▶ [Data extracted from a collection]:
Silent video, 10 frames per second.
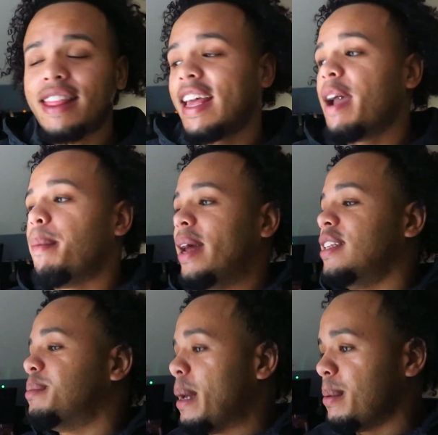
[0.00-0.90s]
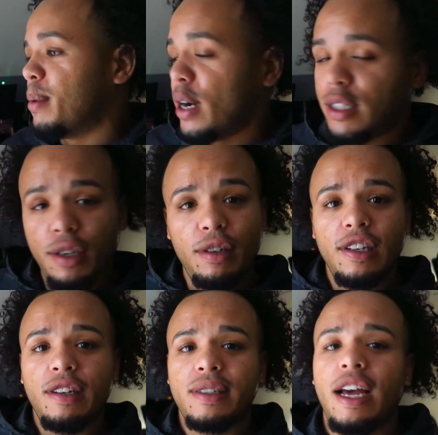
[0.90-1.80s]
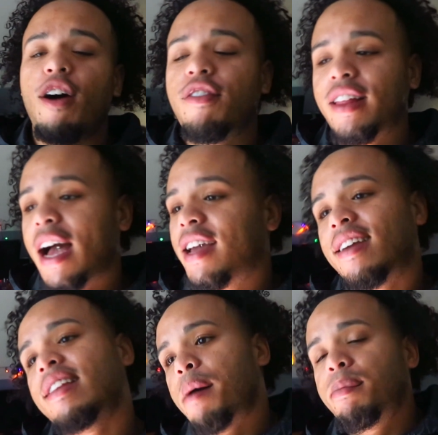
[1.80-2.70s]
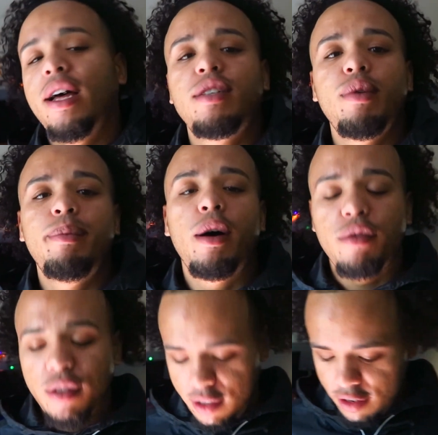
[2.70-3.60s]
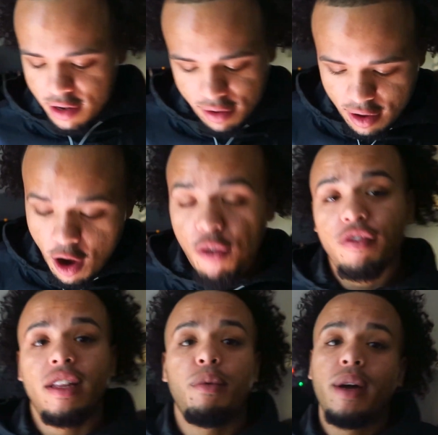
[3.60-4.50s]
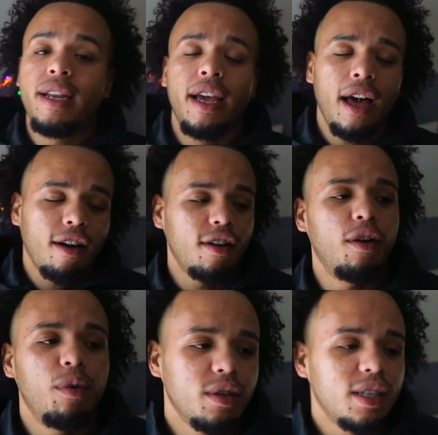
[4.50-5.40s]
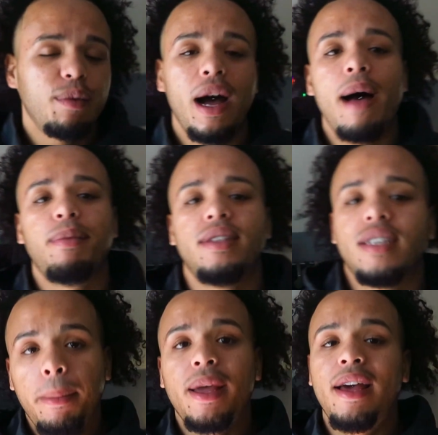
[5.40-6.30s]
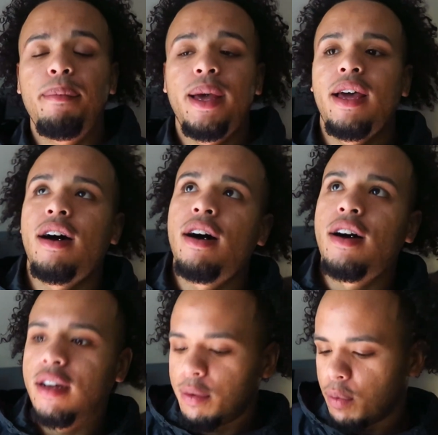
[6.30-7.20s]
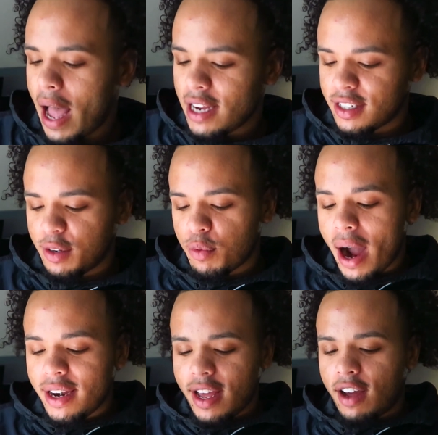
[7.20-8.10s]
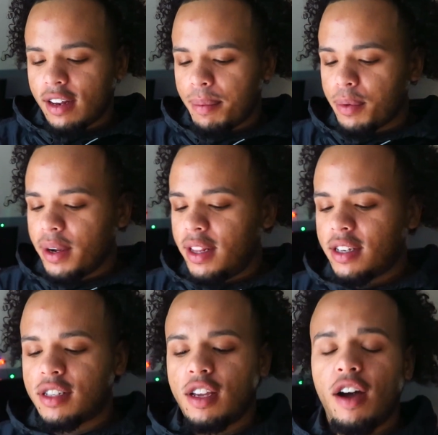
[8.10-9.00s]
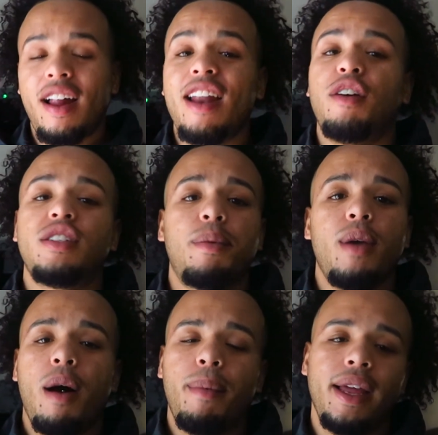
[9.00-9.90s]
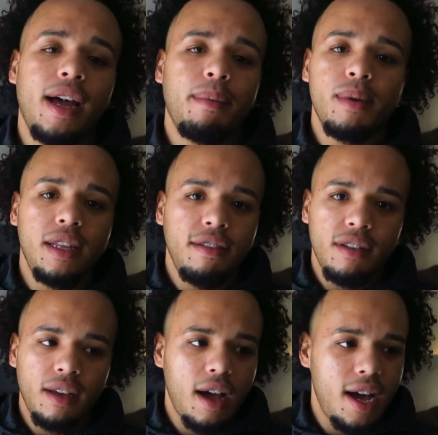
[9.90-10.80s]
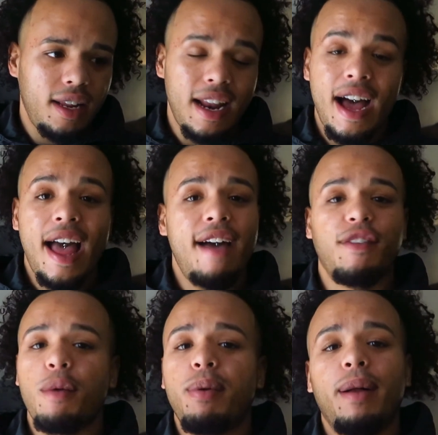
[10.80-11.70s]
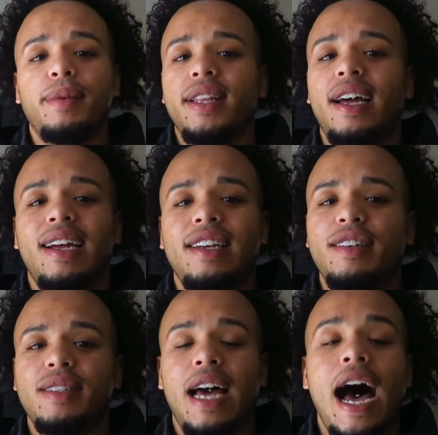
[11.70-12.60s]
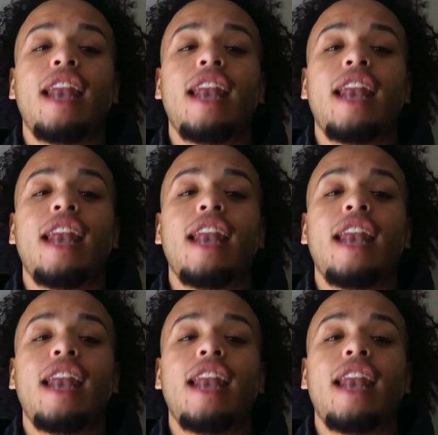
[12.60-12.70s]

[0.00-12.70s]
I think everybody needs a baby boy too, you know I'm saying? Hopefully I can, I'm blessed with both, you know, hopefully one day, I don't know, we'll see what happens. But yeah, man, uh, actually right now, I'm gonna read this to y'all. I know some of y'all may not believe in God and I have no problem with that. You know what I'm saying?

▶ [WHAT TO WORK ON]: In the answer, the data should reappear exactly, with no pictures.

▶ [RESPONSE AREA]:
Silent video, 10 frames per second.
[0.00-0.90s]
[0.90-1.80s]
[1.80-2.70s]
[2.70-3.60s]
[3.60-4.50s]
[4.50-5.40s]
[5.40-6.30s]
[6.30-7.20s]
[7.20-8.10s]
[8.10-9.00s]
[9.00-9.90s]
[9.90-10.80s]
[10.80-11.70s]
[11.70-12.60s]
[12.60-12.70s]

[0.00-12.70s]
I think everybody needs a baby boy too, you know I'm saying? Hopefully I can, I'm blessed with both, you know, hopefully one day, I don't know, we'll see what happens. But yeah, man, uh, actually right now, I'm gonna read this to y'all. I know some of y'all may not believe in God and I have no problem with that. You know what I'm saying?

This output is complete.